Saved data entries
◆ ◆ ◆ ◆ ◆

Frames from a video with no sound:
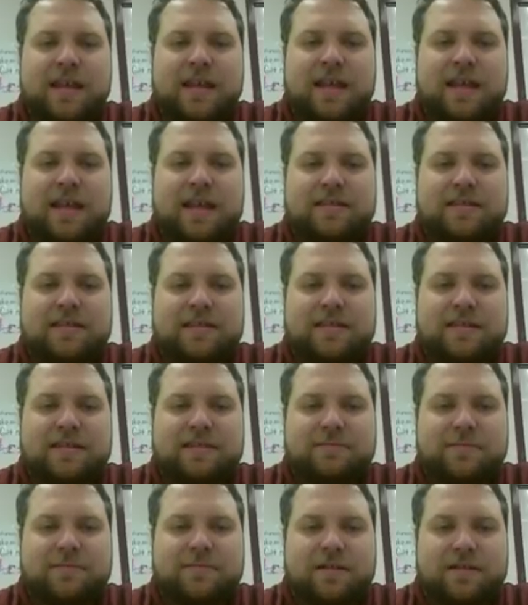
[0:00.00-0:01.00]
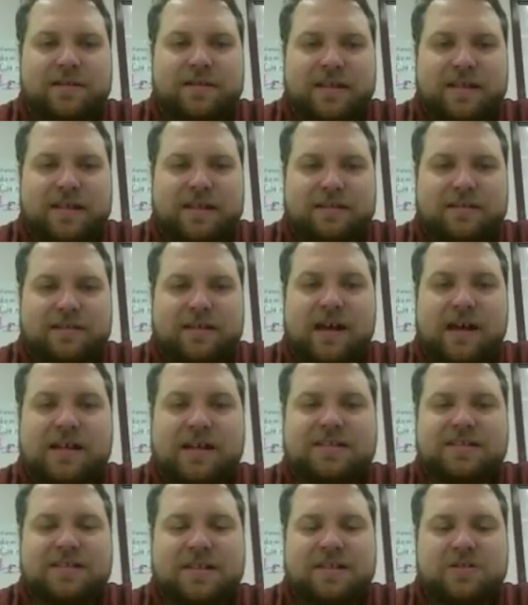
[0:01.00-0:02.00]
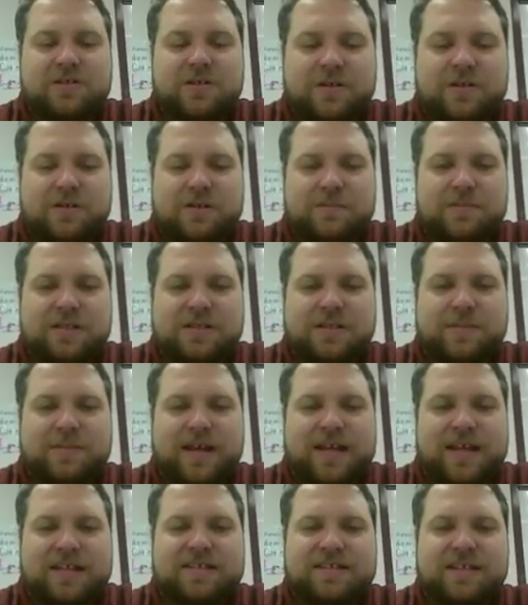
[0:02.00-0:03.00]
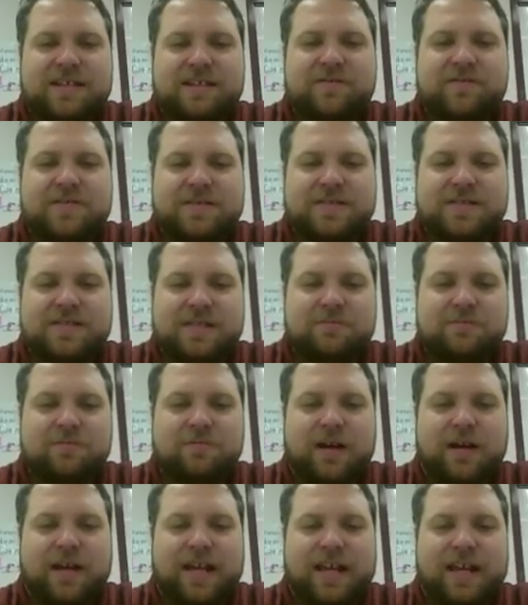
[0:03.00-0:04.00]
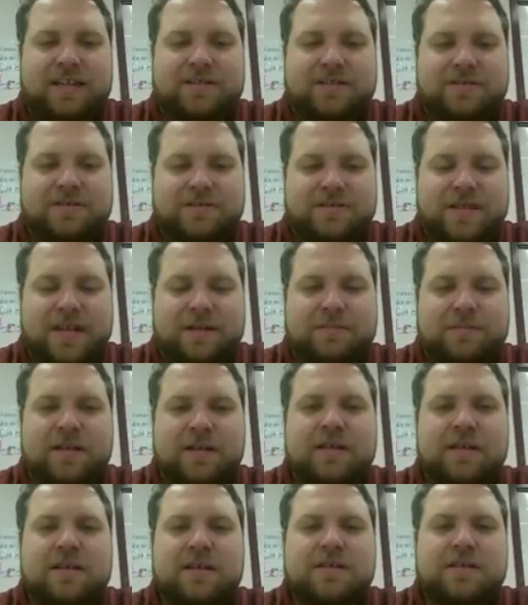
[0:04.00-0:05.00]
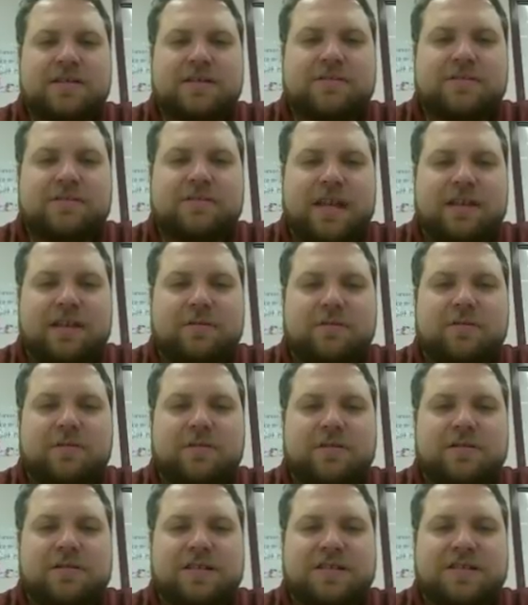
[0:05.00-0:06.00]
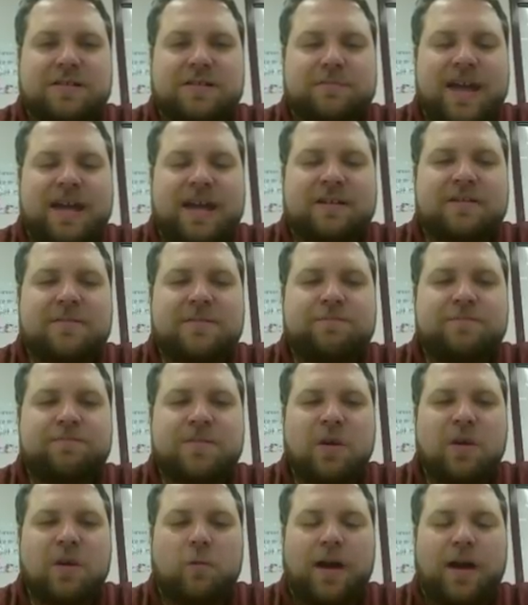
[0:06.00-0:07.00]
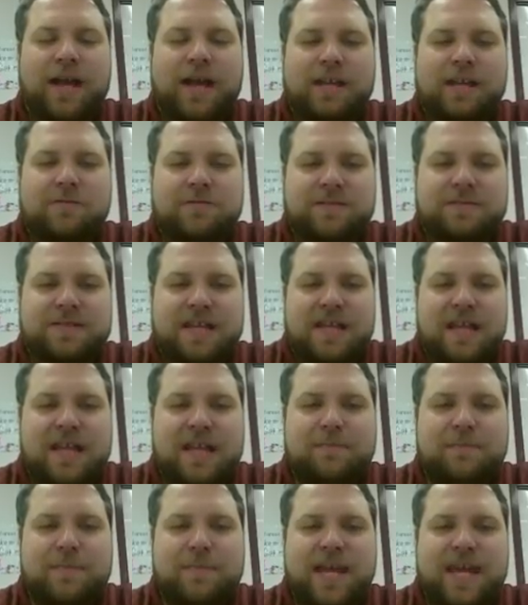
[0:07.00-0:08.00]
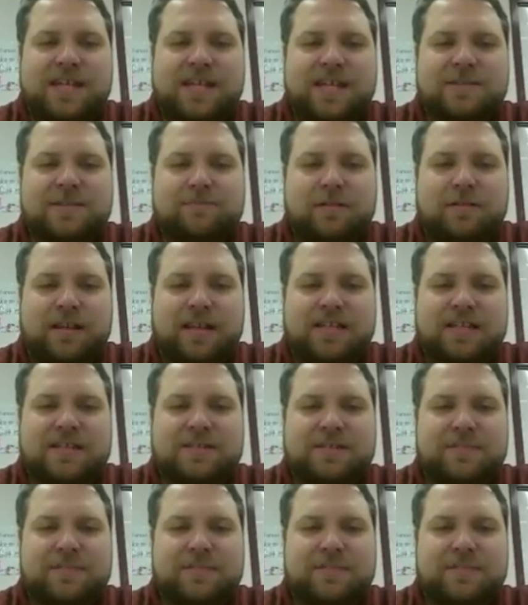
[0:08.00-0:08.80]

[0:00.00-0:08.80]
and the constant term that's by itself is the y-intercept. So again, order doesn't matter. Y equals mx plus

◆ ◆ ◆ ◆ ◆

▶ _What you will do_:
Exactly as they stand, the entries must be written out again, pictures excluded.

▶ _Answer area_:
Frames from a video with no sound:
[0:00.00-0:01.00]
[0:01.00-0:02.00]
[0:02.00-0:03.00]
[0:03.00-0:04.00]
[0:04.00-0:05.00]
[0:05.00-0:06.00]
[0:06.00-0:07.00]
[0:07.00-0:08.00]
[0:08.00-0:08.80]

[0:00.00-0:08.80]
and the constant term that's by itself is the y-intercept. So again, order doesn't matter. Y equals mx plus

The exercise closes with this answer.